Before we bring this back to code coverage, we need to discuss one more benefit of BDD. Look at the example in the last paragraph; none of the steps tell you HOW to do anything, only WHAT. A valid payment option could be several things, like a credit card, gift card, Pay Pal account, etc. This is on purpose. We want generic BDD scenarios – we call this declarative testing – so that our team is forced to discuss what a valid payment option means in this scenario. At test execution time, we will iterate through the scenario test case for each payment option.
Now we’re ready to tie this back to code coverage, and hopefully at this point you’re starting to see how we can do that. When we pass specific parameters to the declarative scenario – like paying via credit card – we turn it into a more imperative test and start to invoke concrete connections to our source code that can be unit tested. Perhaps processing a payment via credit card and gift card calls the same payment processing method, but with different parameters. Now we’re able to quantify the available code paths (ex. 5 different valid payment options) while associating unit test execution to a real user scenario. This means we get an understanding of where our test coverage is weak from how much of our code base is exercised, while making sure the tests we run to exercise that code are actually testing something tied to our customers idea of quality.
The debate on unit test code coverage will undoubtably rage on as well-meaning managers looking for ways to enforce good development practices, and conscientious developers asking to not be held accountable to metrics that do more harm than good. Like most debates in life, the path forward will likely involve a bit from both sides.

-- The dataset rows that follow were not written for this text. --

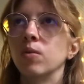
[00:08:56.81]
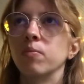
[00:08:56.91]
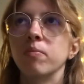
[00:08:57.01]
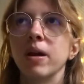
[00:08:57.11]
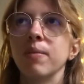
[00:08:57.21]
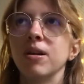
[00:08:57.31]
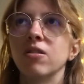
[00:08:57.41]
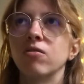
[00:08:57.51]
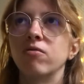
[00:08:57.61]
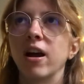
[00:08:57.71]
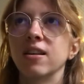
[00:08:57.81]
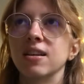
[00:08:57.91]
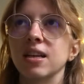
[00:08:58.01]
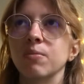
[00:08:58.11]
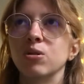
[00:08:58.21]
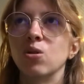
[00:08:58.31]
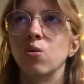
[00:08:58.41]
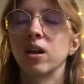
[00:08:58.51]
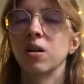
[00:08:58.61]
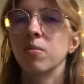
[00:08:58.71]
maybe not writing it but
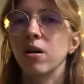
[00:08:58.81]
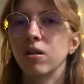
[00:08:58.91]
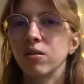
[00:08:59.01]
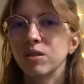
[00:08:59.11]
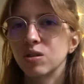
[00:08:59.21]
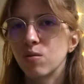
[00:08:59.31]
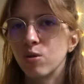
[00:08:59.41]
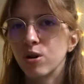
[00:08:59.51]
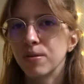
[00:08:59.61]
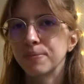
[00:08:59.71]
talking about it with someoneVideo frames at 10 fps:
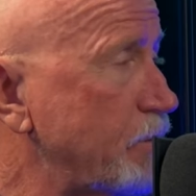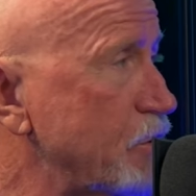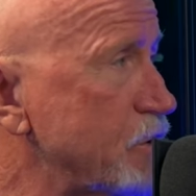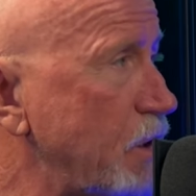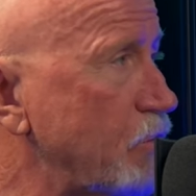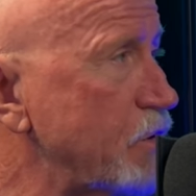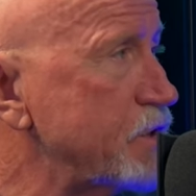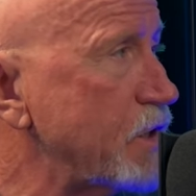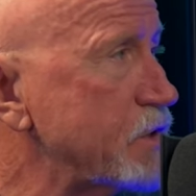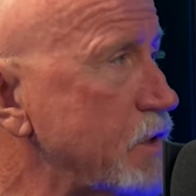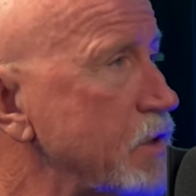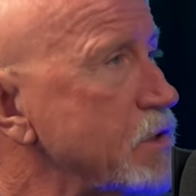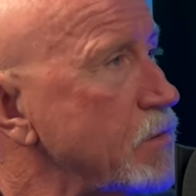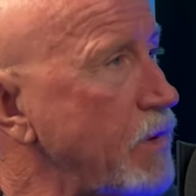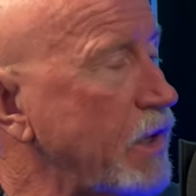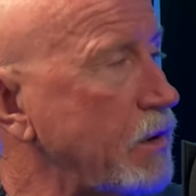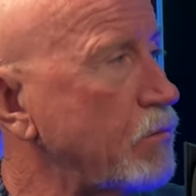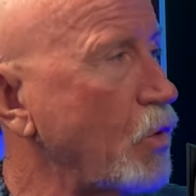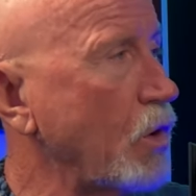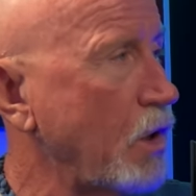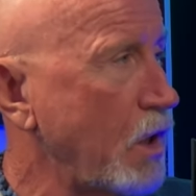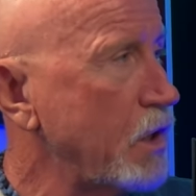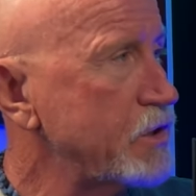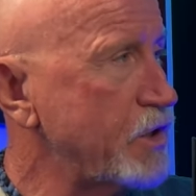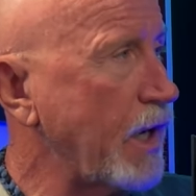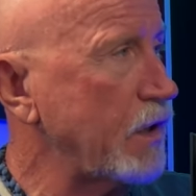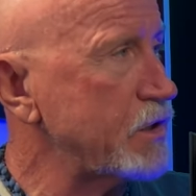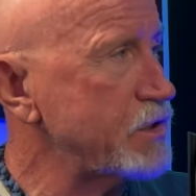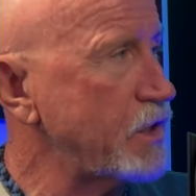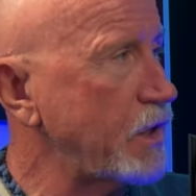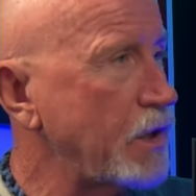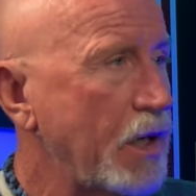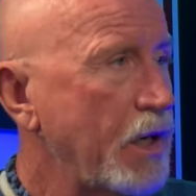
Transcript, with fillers: percent resistance to make it more challenging.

Code coverage certainly shines light on the parts of your codebase that lack automated testing. However, it’s effectiveness as a measure of quality depends heavily on the context in which it exists; it can successfully help teams focus on quality when it’s looked at as more of one indicator among many. Unit tests derived from the BDD methodology give us a way to get the best of both worlds. Teams get information to help them determine where their automated test coverage is lacking, while still ensuring that the unit tests are exercising their code in a way that customers care about.